Presentation on theme: "The (new) Table Browser. Talk Outline Table Browser History New Table Browser Features New Table Browser Implementation –all.joiner &.as files –Overall."— Presentation transcript:
Talk Outline Table Browser History New Table Browser Features New Table Browser Implementation –all.joiner &.as files –Overall control and data flow –Joining and intersection modules Limits and future directions
Table Browser History Goal - annotations over a particular region of genome in text rather than graphic format Krish - did first successful implementation - separated tables into positional and non-positional, merged chrN_ tables, split off hgFind. Angie - added sequence output, filters, intersections, and many help pages. These versions of the table browser were called hgText
Why a New Table Browser hgText is powerful, but much of the power is not obvious in the first page. In hgText the association between tracks and tables was not clear. No way to join fields across related tables.
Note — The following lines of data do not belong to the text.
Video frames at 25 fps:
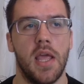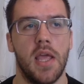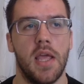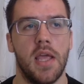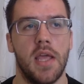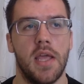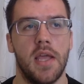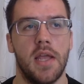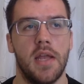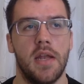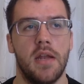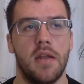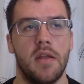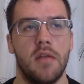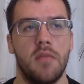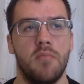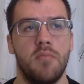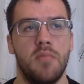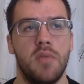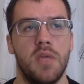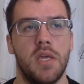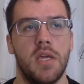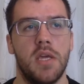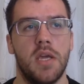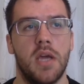in
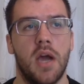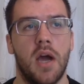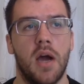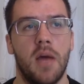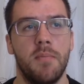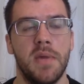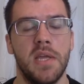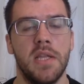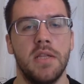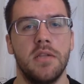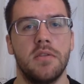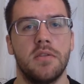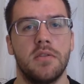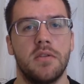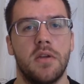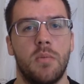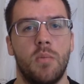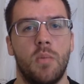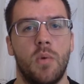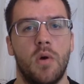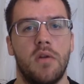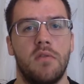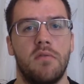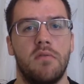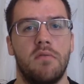becoming
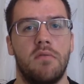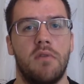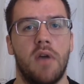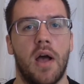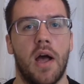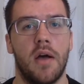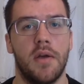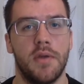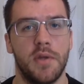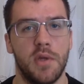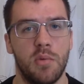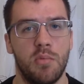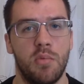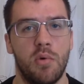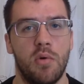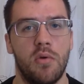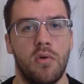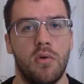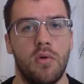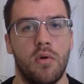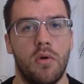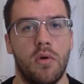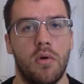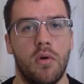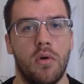someone
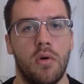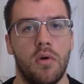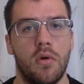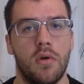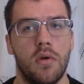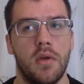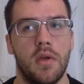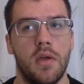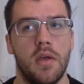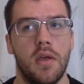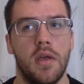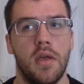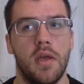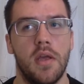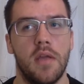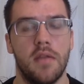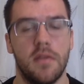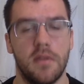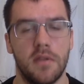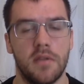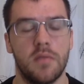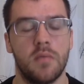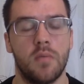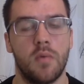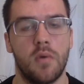valuable in
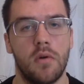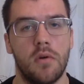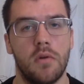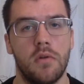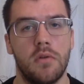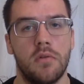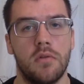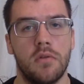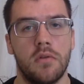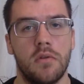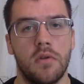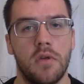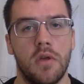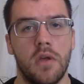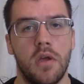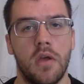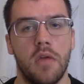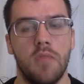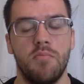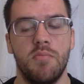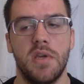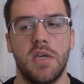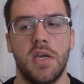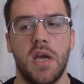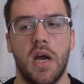this world,
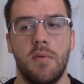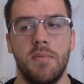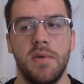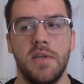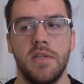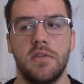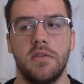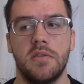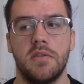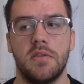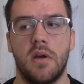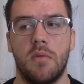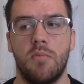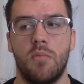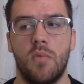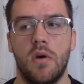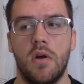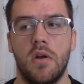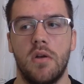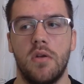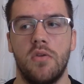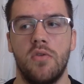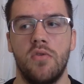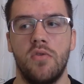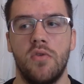becoming
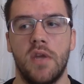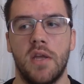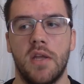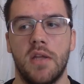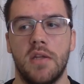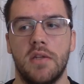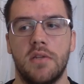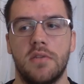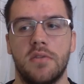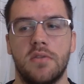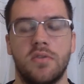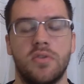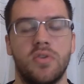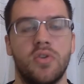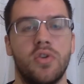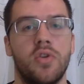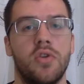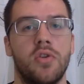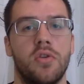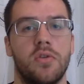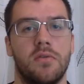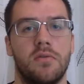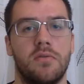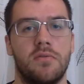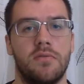someone who can
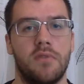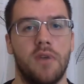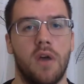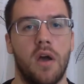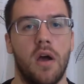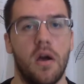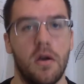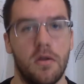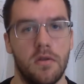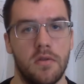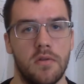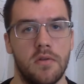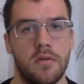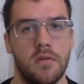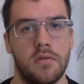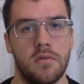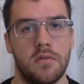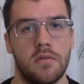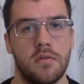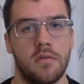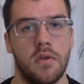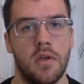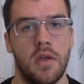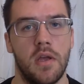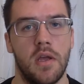serve
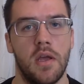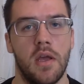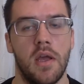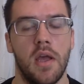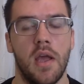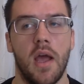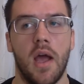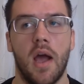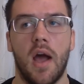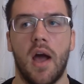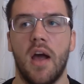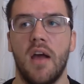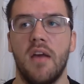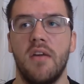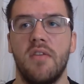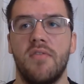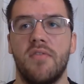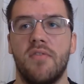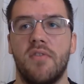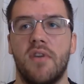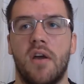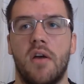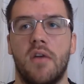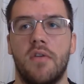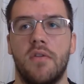others. I have
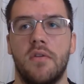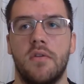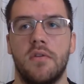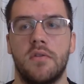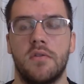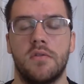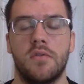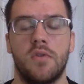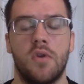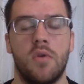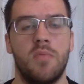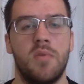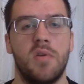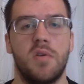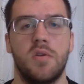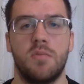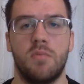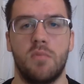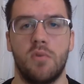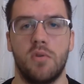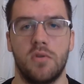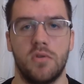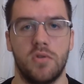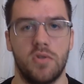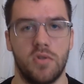found there's so much
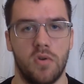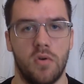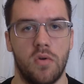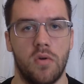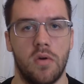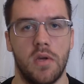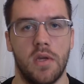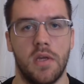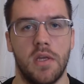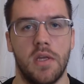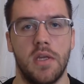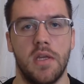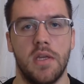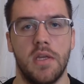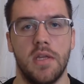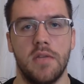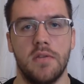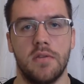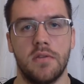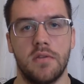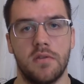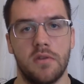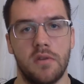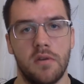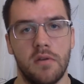more joy in
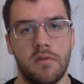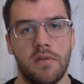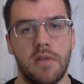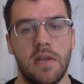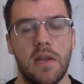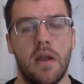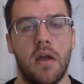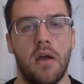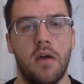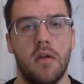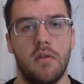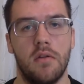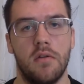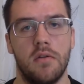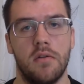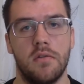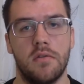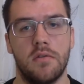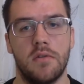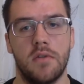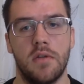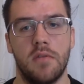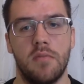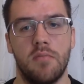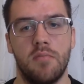serving
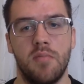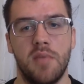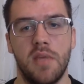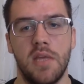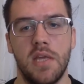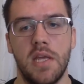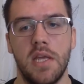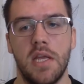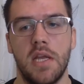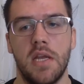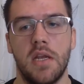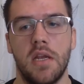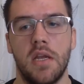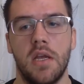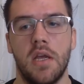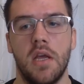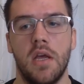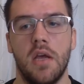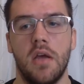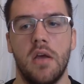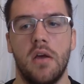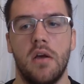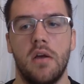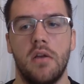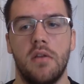others and being
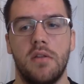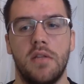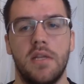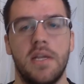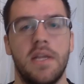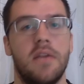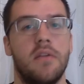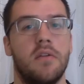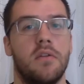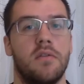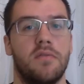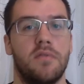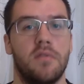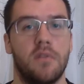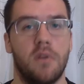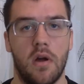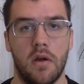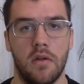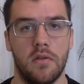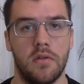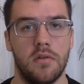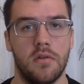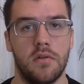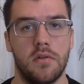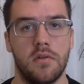a leader for
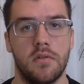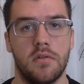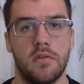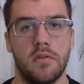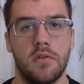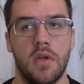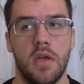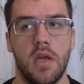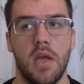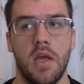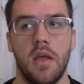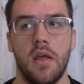others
New Table Browser Flip to demoing new table browser online. –Show overall controls –Demo getting genome position, common name, and review status for refSeq on ENCODE. –Demo getting alt-splice varients with knownCanonical and knownIsoforms –Demo custom track created from filtered cpgIslands (>= 500 bases >= 0.9 Exp/Obs) –Intersect custom fat cpg track with most conserved, requiring 75% overlap, output as custom track –Intersect conserved fat cpg with exonophy, requiring <= 5% overlap, output as hyperlink (custom track output crashes!)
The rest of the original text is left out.